Ooh, Tasha, this sounds full of awesome potential! I would love to hear an update on how your first session with this method went. Thanks for sharing. 🙂
OK, I have a bunch of updates, here:
1. My workshop was a set-up for a *wonderful* speaker, Elin Kelsey (highly recommend!!), speaking about hope and climate change. Basically, much of the campus walked out wanting to know more about Solutions Journalism. I already have two different curricular engagements in the works based on this concept, with two different grades. I anticipate more to come.
2. The workshop was interesting, and educational for me. I had been out sick, and was…not sharp. I explained that to the students up-front and they were pretty forgiving. We started with a group know/think I know/want to know discussion about solutions journalism (why did they sign up for this workshop?) — basically they knew nothing. I had kept my plan pretty open depending on what I learned from them in that opening exercise. So:
We chatted for a while about the concept of “if it bleeds, it leads,” “no news is good news,” and the major global step back from news consumption because it is too depressing.

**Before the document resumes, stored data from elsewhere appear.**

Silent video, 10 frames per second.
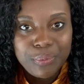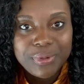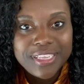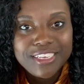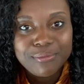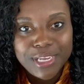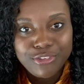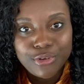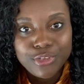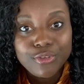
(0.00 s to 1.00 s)
Please make
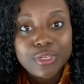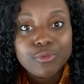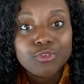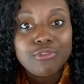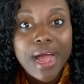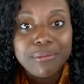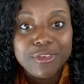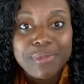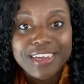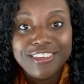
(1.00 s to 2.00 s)
sure you subscribe to
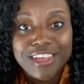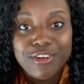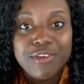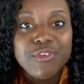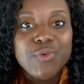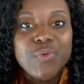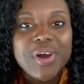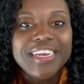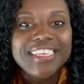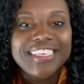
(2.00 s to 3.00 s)
my channel if you
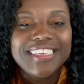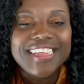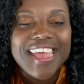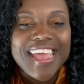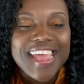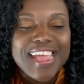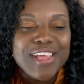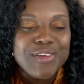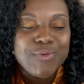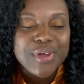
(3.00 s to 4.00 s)
want to
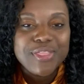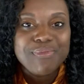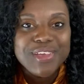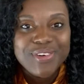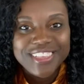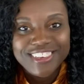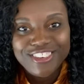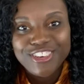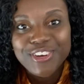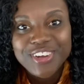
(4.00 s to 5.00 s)
stay with me on this
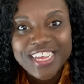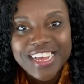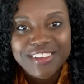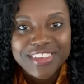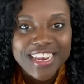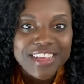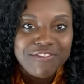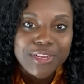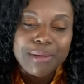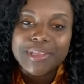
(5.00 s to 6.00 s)
journey of getting
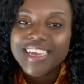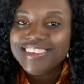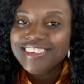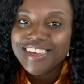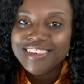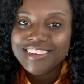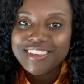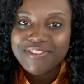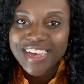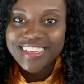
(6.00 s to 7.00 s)
field application scientist
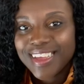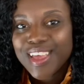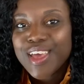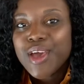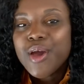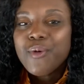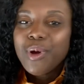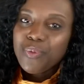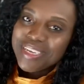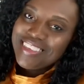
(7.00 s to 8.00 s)
advice.
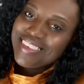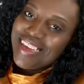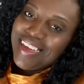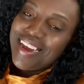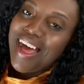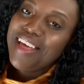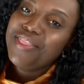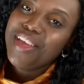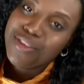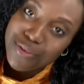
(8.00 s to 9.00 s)
Well, once again, I
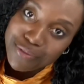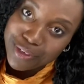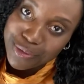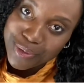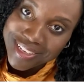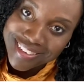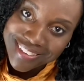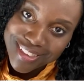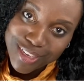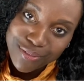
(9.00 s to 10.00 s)
thank you for tuning
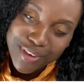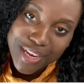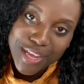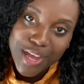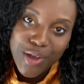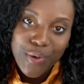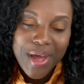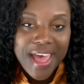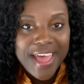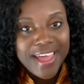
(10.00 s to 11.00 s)
into this video,
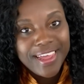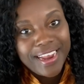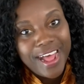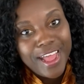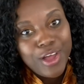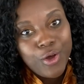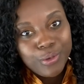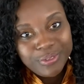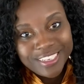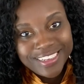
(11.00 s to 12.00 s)
and I
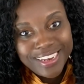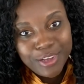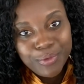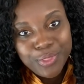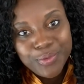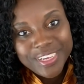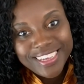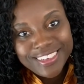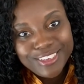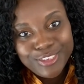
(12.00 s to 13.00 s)
hope to connect with you
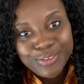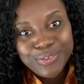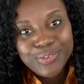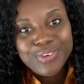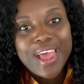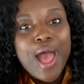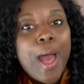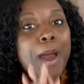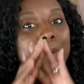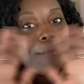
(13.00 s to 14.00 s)
again soon.
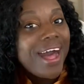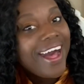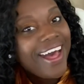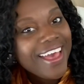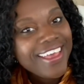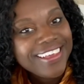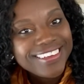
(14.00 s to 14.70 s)
Bye!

I had them go to one of several solutions-journalism-oriented websites (Positive News, Atlas of the Future, The Beacon, Grist, #oceanoptimism, etc.) and look around. there was a lot of “I’ve never seen news like this!” “I never knew this stuff was happening!” (regarding climate), etc.

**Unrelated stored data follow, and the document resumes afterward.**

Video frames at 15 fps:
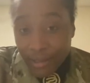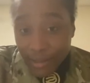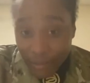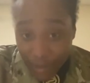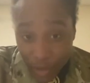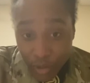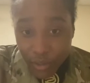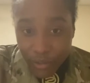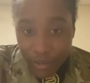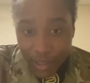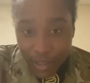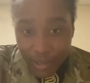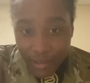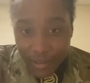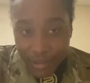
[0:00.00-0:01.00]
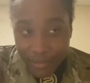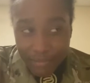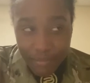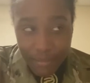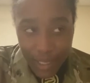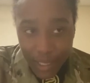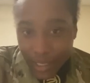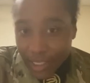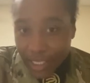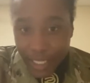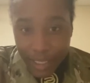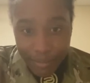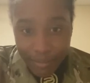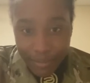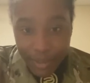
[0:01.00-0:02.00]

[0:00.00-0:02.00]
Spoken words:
Physical fitness, be in shape,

I had then picked a range of stories that were somewhat short and I let them find the one that interested them most. We looked at the four principles of Solutions Journalism and they delved into the articles seeking how each of the four principles was applied. I had noticed that many of the articles, when you get into them, read in some ways that are indistinguishable from other articles we encounter in the press. So I am glad I had them look at Solutions Journalism oriented sites first, as that set a tone of contrast with reporting they encounter everyday.

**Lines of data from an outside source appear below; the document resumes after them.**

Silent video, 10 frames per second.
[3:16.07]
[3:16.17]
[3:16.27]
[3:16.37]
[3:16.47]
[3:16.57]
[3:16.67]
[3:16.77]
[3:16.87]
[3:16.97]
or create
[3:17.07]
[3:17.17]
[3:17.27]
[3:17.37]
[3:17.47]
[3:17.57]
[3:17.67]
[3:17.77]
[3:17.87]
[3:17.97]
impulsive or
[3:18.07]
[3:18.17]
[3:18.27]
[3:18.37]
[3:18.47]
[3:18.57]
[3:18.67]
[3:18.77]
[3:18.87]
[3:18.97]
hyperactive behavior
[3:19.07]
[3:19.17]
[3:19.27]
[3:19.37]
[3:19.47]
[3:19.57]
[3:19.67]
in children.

Finally, on a whim, I asked them to break into groups and pick a global, national, local, or school-based story that they would like to see written about as solutions journalism and to consider what they would need to know/learn/pursue to write it as a solutions piece. Unsurprisingly, the group that nailed it chose a broader story –methane created by cattle. They did some quick reading and used the solution of changing livestocks’ diets as a point of investigation. The rest of the groups focused on school news, and the mixture of them being students and me being ill means we collaboratively a little bit lost the thread of the solutions element, to be honest. However, what I did get stuck on was the challenge to reporting of getting stuck on not knowing what you don’t know. (A group was talking about how all the couches are disappearing from campus and started with “we need to identify where there are spaces we could put couches,” so we talked about doing research that helps you move beyond your own assumptions about what is happening, which is an underlying thread of solutions journalism — and an ongoing battle as we all know in research skills education, hence I felt it was worth the time.) Turns out most of the groups were stuck on a similar problem — so I cannot regret working on that particular point of information seeking.
Overall, it was a hard thing to figure out how to approach in an hour with a random group of high school students who were walking in without context, but it went pretty well. I think the students in my workshop were well set up to understand more deeply what our speaker was talking about (although Ms. Kelsey spoke very appropriately to be both understandable and meaningfully educational for our 6-12 graders, which is a feat in itself. Really. Cannot recommend her enough. Gentle. Strong. Inspirational. Challenging. Accessible.)
Please pardon the stream-of-conciousness of this response. Summary: highly recommend for many reasons.
Thanks for the follow-up! It’s helpful to read how you implemented your lesson.